Le tracé est un condensé de classiques et de nouveautés, à l’image des courses dessinées par Christian Prudhomme depuis plusieurs étés. Les coureurs franchissent le Tourmalet, l’Aubisque, Peyresourde, la Madeleine, l’Alpe d’Huez ou encore le Puy-de-Dôme. Outre la présence d’une équipe de grimpeurs amateurs colombiens, on relève au rayon des innovations la septième étape dont l’arrivée est jugée sur l’île d’Oléron en provenance de Nantes (216 kilomètres). Si le peloton a depuis foulé les terres de Noirmoutier (2005) et de Corse (2013), c’est à l’époque la première fois que le Tour de France s’aventure sur une île. L’étape suivante reliant La Rochelle à Bordeaux, c’est, comme en 2020, dans la préfecture des Charentes-Maritimes que sont logés l’ensemble des acteurs de la grande caravane du Tour.
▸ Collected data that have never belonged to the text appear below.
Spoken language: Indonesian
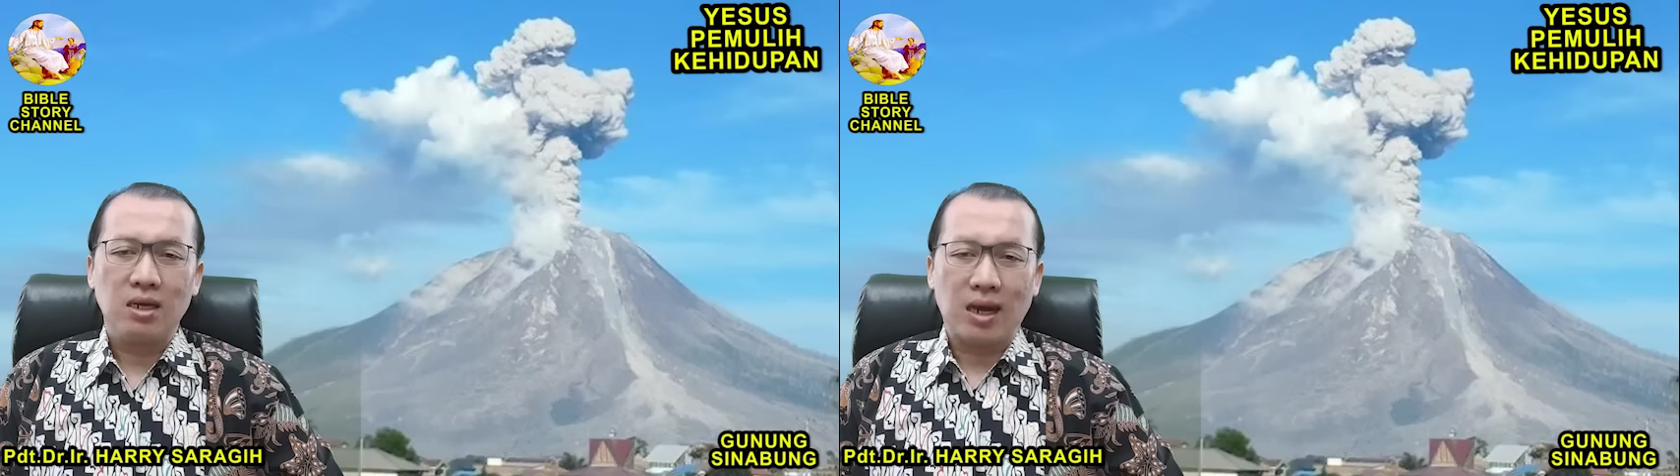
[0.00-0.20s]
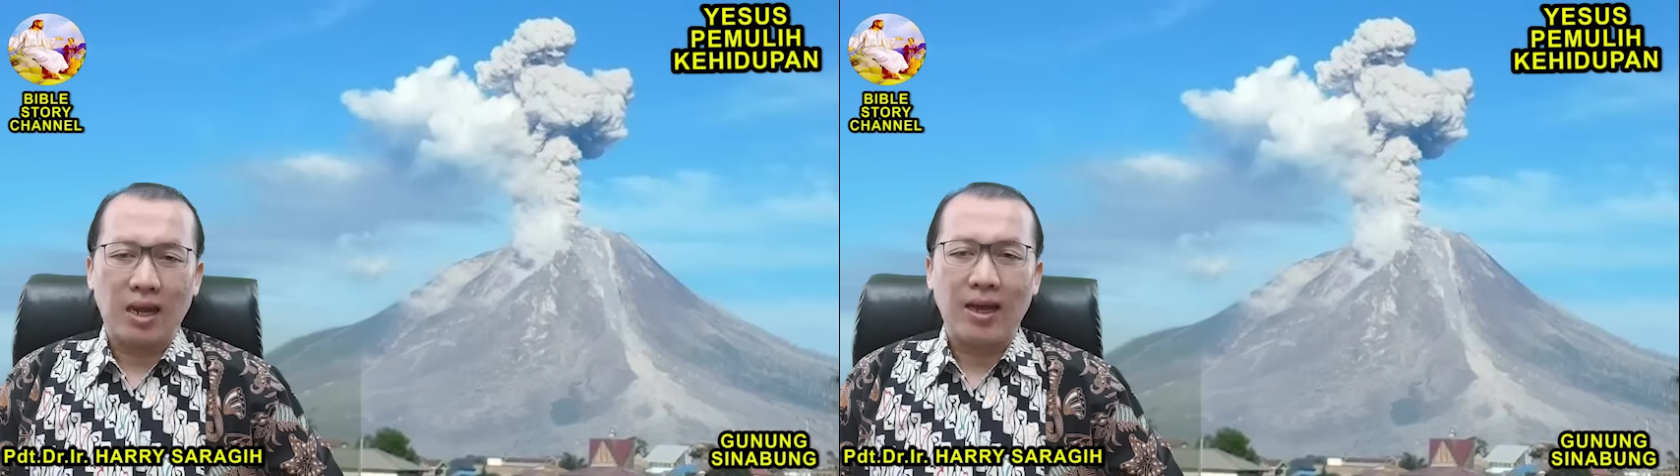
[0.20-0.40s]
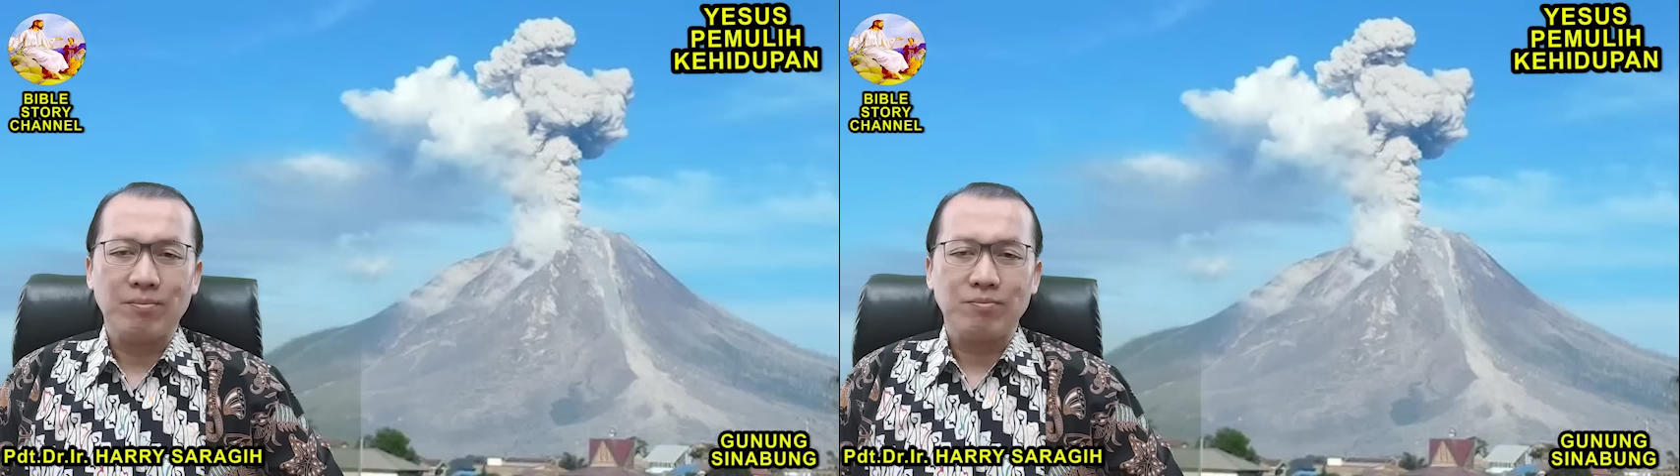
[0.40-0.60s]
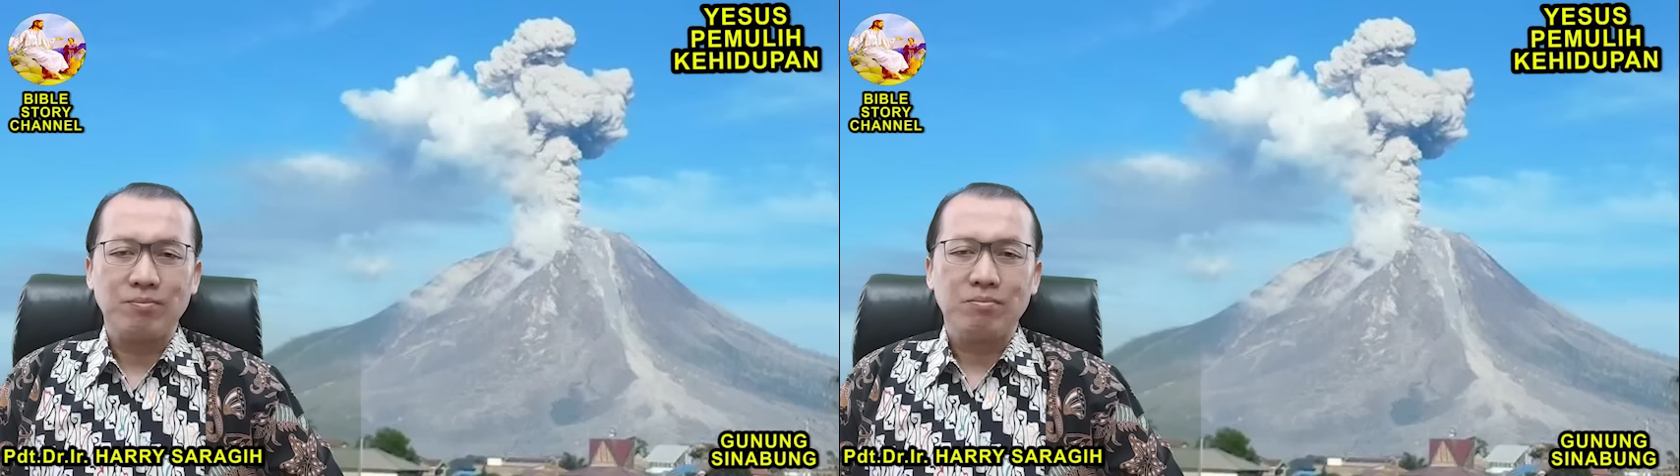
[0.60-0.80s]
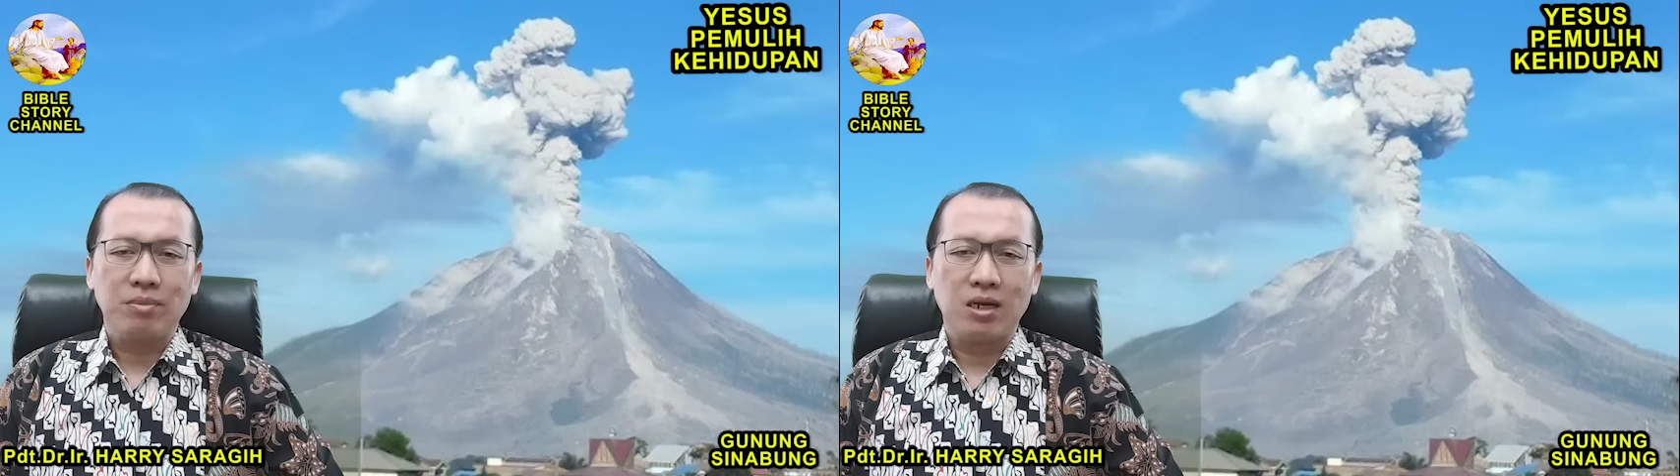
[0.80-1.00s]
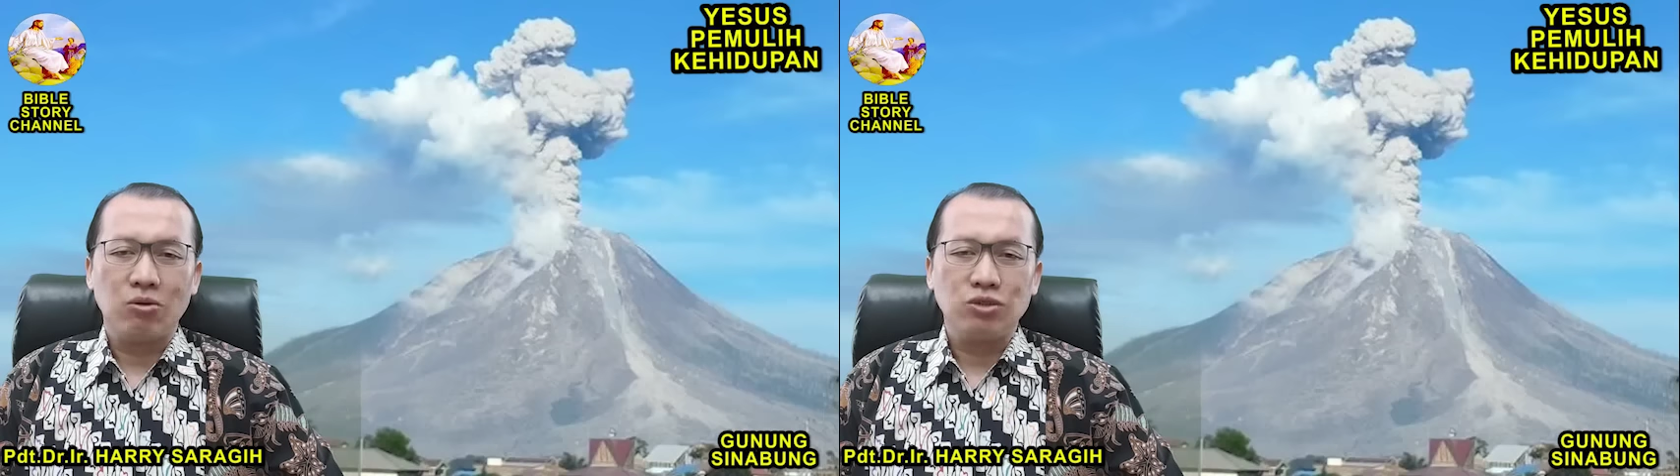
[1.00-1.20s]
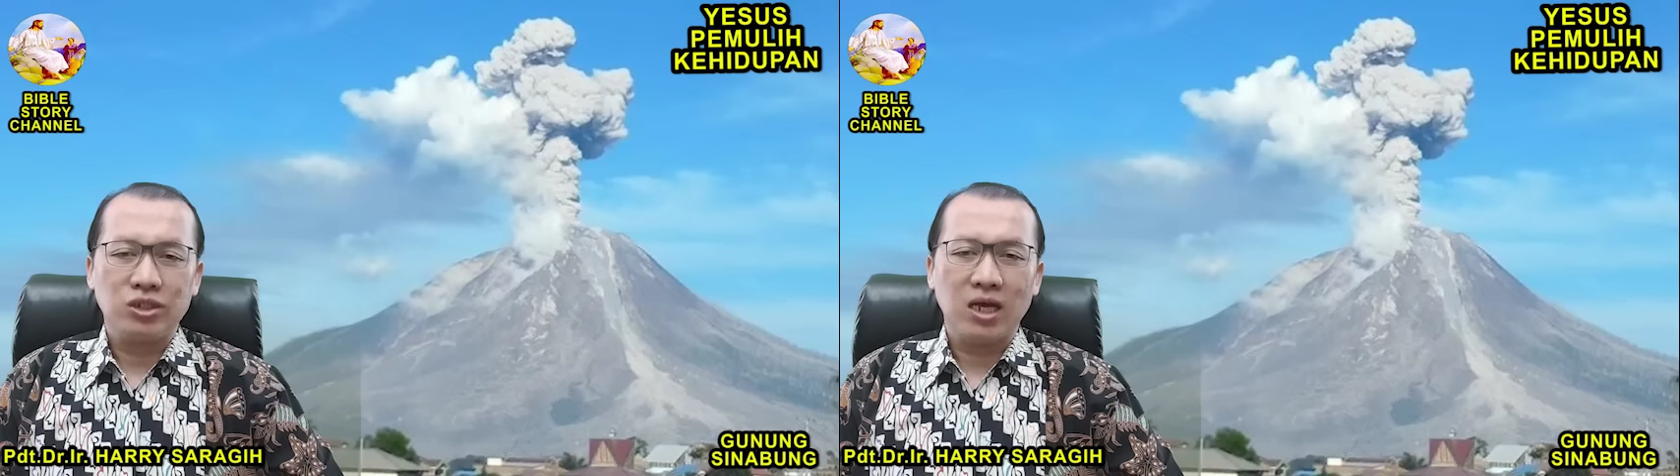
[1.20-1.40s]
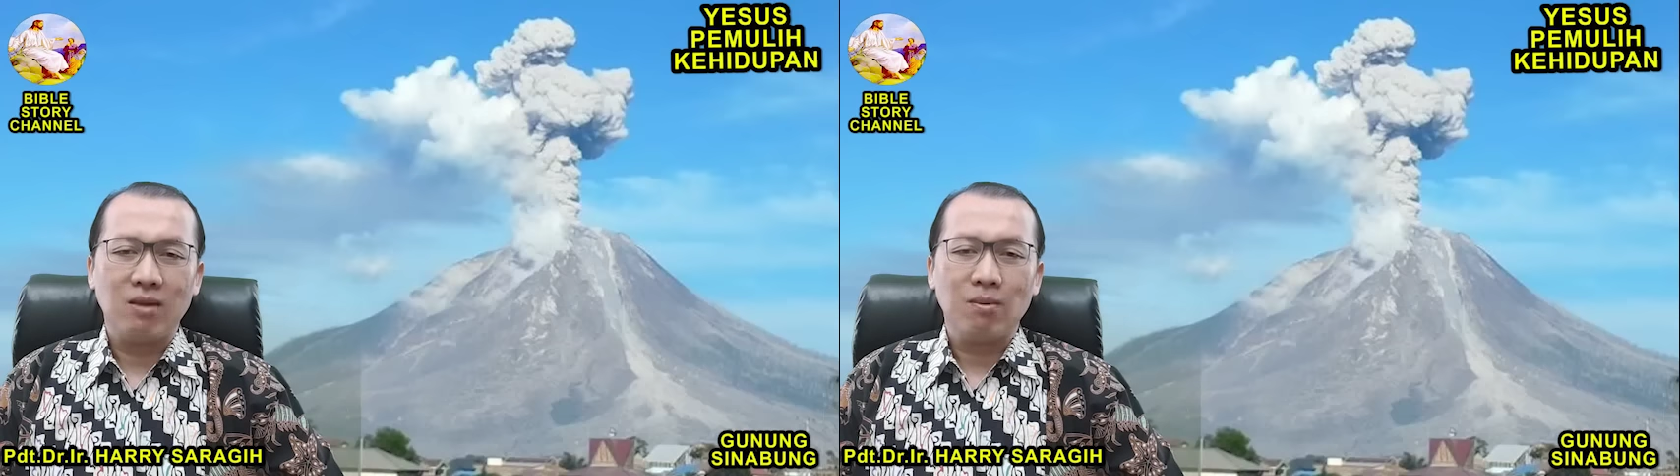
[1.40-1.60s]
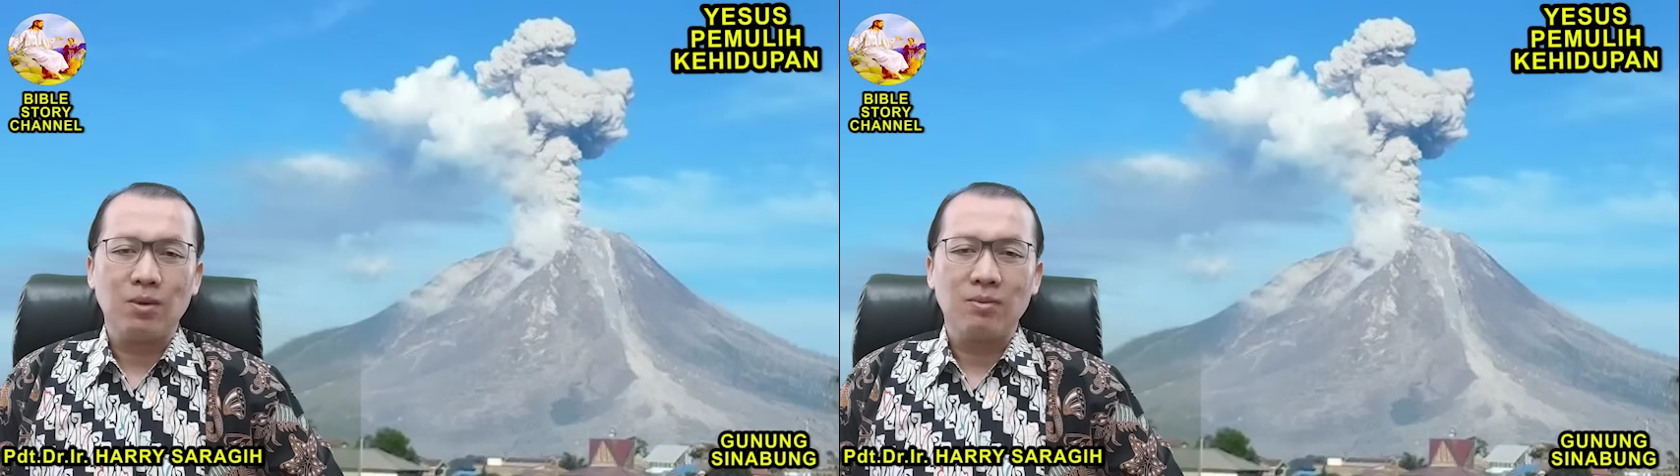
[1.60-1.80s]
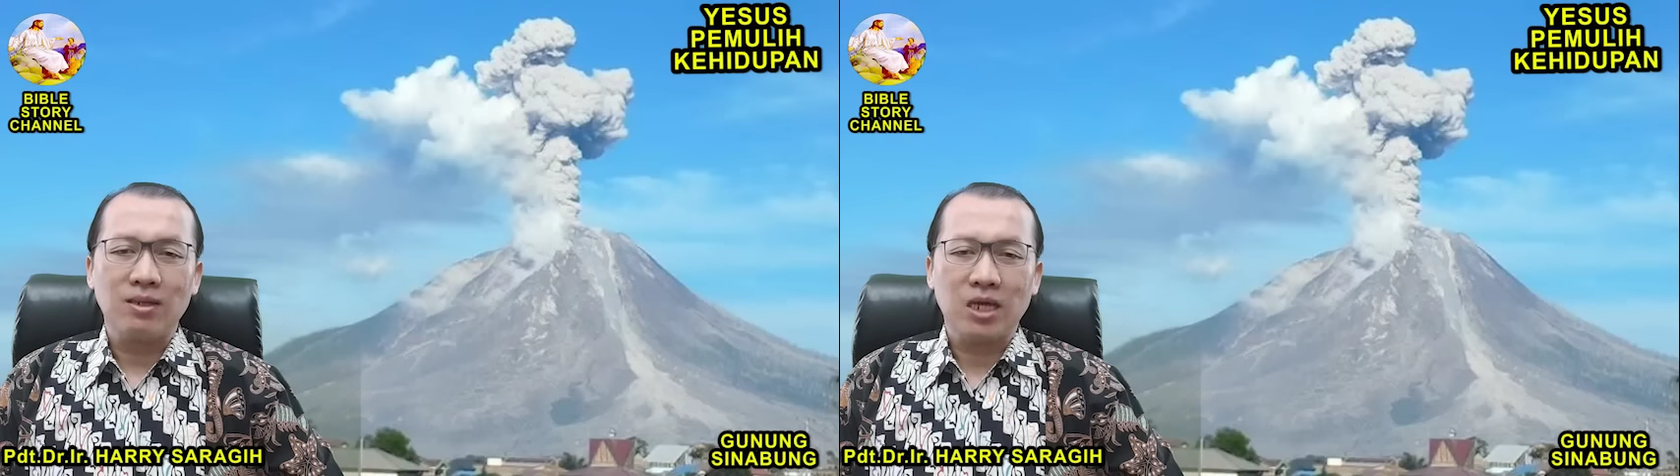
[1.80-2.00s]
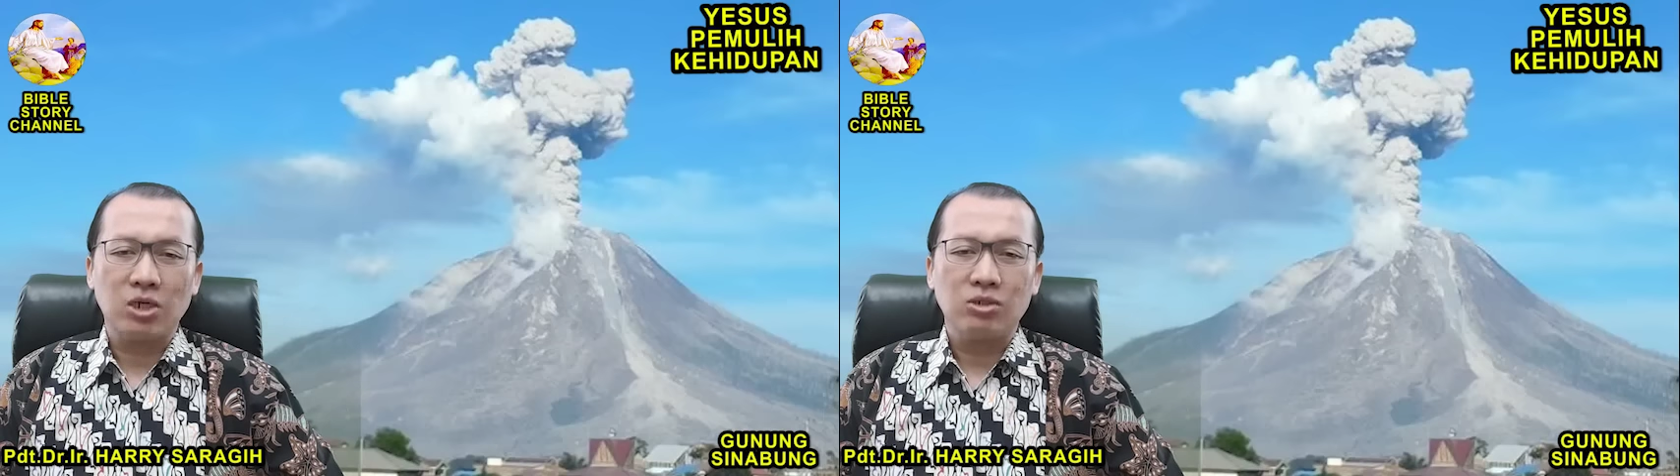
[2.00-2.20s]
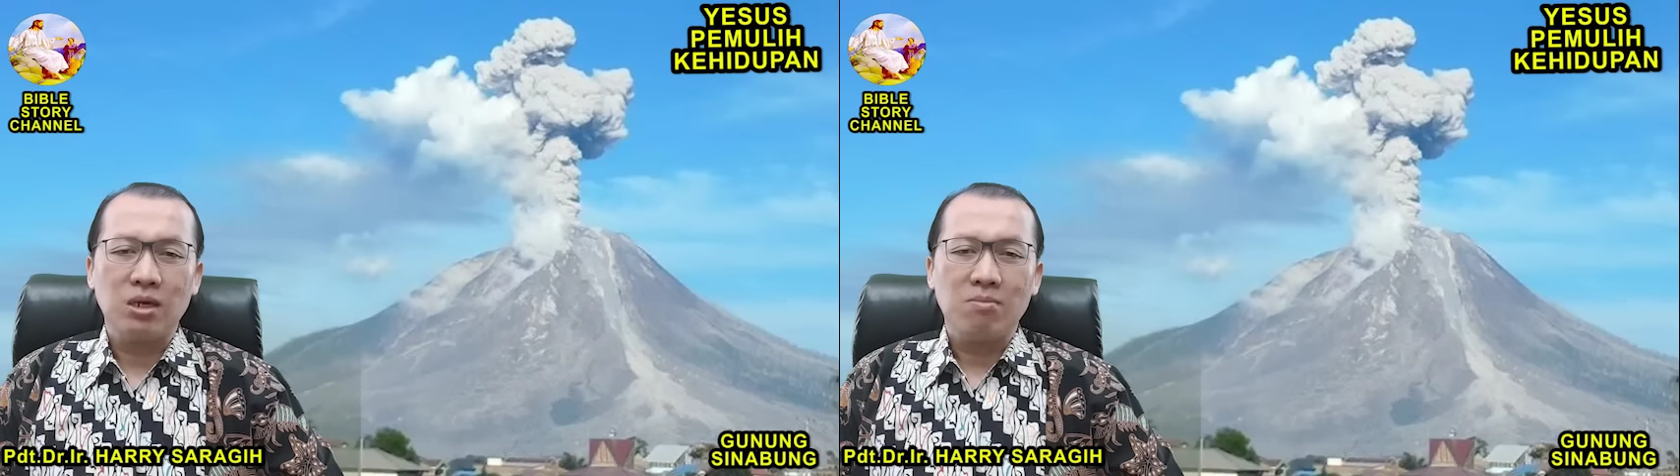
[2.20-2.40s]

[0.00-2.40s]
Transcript: Kaleb pada usia 85 tahun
Le kilomètre pour Riccardo Magrini

Au moment du passage des coureurs, les routes oléronaises sont bien garnies. Sud-Ouest rapporte dans son édition du lendemain que « la foule a atteint des proportions considérables après le franchissement du pont d’Oléron, avec le renfort des touristes ». Alors que les Français performent chaque été sur les pentes des cols alpestres et pyrénéens, c’est étonnamment l’Irlandais Stephen Roche, 13e du Tour cette année-là, qui est perçu comme le local de l’étape. Avant le départ, Roche, qui passe régulièrement ses vacances sur l’île, évoque même sa relation particulière avec Oléron dans les colonnes d’un journal local : « C’est comme arriver chez moi ici. Je connais pas mal de monde maintenant et je connais pas mal les routes, je vais essayer d’être placé. »

Pourtant, la forte chaleur et le scénario de la course ne lui permettront pas de briller puisque c’est Riccardo Magrini qui fait le kilomètre et lève les bras dans les rues de Saint-Pierre d’Oléron. Déjà vainqueur au mois de mai d’une étape du Tour d’Italie, l’Italien livrera son euphorie après avoir franchi la ligne. « Un succès en France, cela en vaut bien cinq en Italie. Je suis champion du monde ! » Le lendemain, Magrini exprimera sa joie en chantant depuis une place de La Rochelle, célébrant ainsi comme il se doit la première victoire italienne sur la Grande Boucle depuis 1979.

HuîtresT et vin blanc

En 1983, pour prolonger la fête, les suiveurs étaient invités à partager des huîtres accompagnées de vin blanc. Si le contexte sanitaire actuel bannit de telles scènes, le passage du Tour à Oléron demeure un formidable coup de projecteur. Après plus de trois décennies d’attente, le patron du Tour livrait il y a peu les raisons du retour de la plus grande course cycliste sur l’île. Dessinée et proposée par le conseil départemental des Charentes-Maritimes il y a plusieurs années, cette étape carte-postale pourrait présenter, outre son évident aspect télégénique, un intérêt sportif majeur si le vent s’en mêle. En attendant le passage du Tour sur l’île d’Oléron, les derniers vacanciers profitent pour encore quelques jours des 130 kilomètres de piste cyclable de l’île, des chemins sur lesquels il n’est pas rare de pédaler contre le vent.